Poster Presentation The 48th Lorne Conference on Protein Structure and Function 2023

Protein-based biosensors for clinical-decision support for patients with heart failure (#308)

Roxane RM Mutschler 1
  1. Queensland University of Technology, Teneriffe, QLD, Australia

Early diagnosis, risk stratification and monitoring the response to treatment in patients with heart failure is an unmet clinical need. Heart failure has a 50% mortality rate within 5 years of diagnosis and currently 25% of heart failure patients below 65 years of age are re-hospitalised within 30 days of being discharged. Adequate accessibility to decentralised testing methods such as the use of point-of-care diagnostics are key to accurately identifying and stratifying heart failure patients’ risks after being discharged and avoiding regular and repeated hospitalisations.

To address this current unmet need, we aim to identify and measure salivary-based biomarkers, which are known to be direct causative agents in the development of heart failure, using an engineered enzymatic based point-of-care biosensor. Our research aims to optimise the selection and specificity of the recognition elements to the target analyte using high-throughput directed protein evolution processes such as mRNA display and phage display to select recognition elements with the most desirable functions for recognition of heart failure salivary biomarkers. We will address the key issues of biosensor integration into cost-effective, easy-to-use, portable devices, which are functional in the most remote settings by untrained patients. These biosensors will provide heart failure patients with reliable and easily obtainable information regarding their disease status without the need for reliance on healthcare workers and facilities.

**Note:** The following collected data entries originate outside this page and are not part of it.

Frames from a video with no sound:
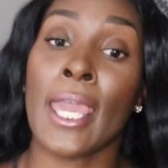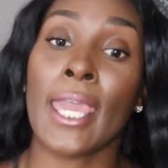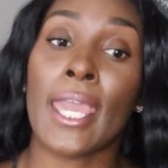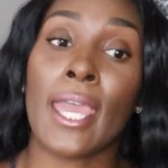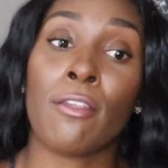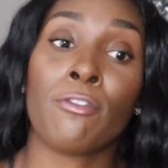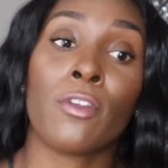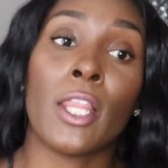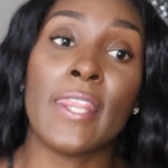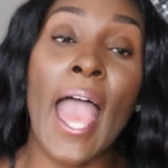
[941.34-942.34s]
and
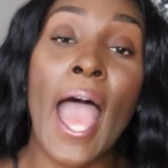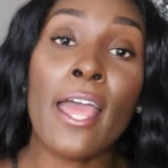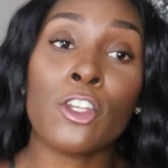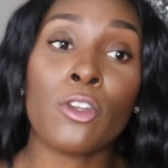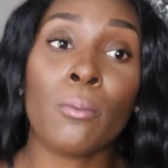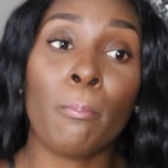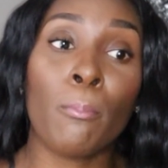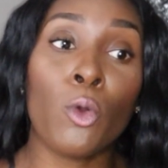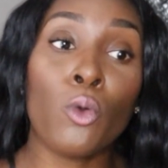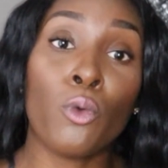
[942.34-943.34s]
that
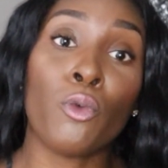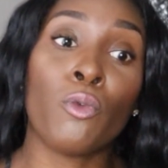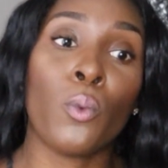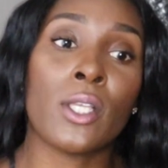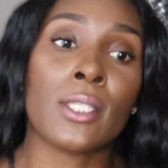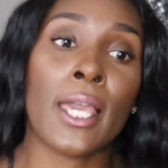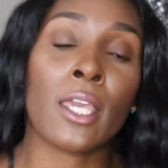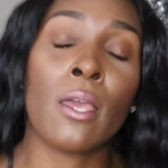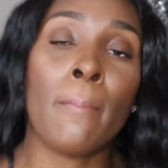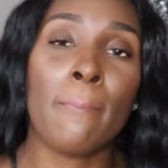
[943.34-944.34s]
move was
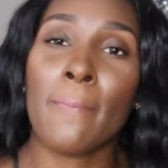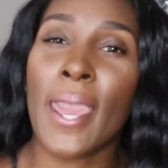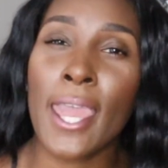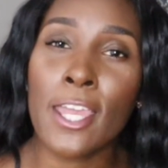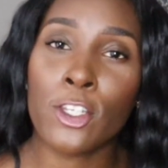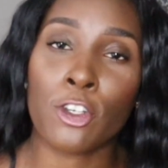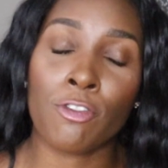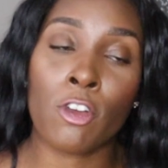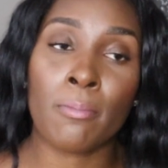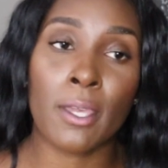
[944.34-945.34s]
like major
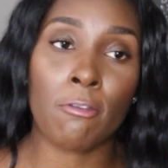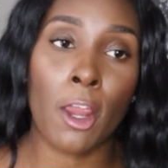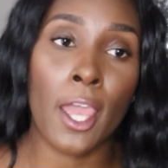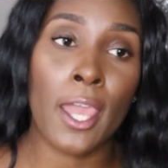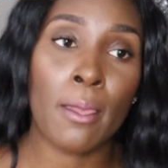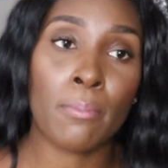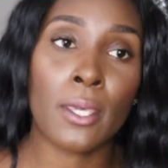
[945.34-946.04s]
for me, right?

This will reshape and refine contemporary heart failure risk stratification models, as opening a new era in precision cardiology.

Ultimately, the process of engineering these protein-based biosensors into point-of-care, saliva-based diagnostic platforms for the detection and triaging of heart failure patients will be undertaken. The main bottleneck of the current diagnostic biosensor platform remains the applicability of these sensors to a wide range of analytes in various sample formats, the response time between sample-to-answer results and their integration into cheap, rapid, efficient, portable, and commercially manufactured elements.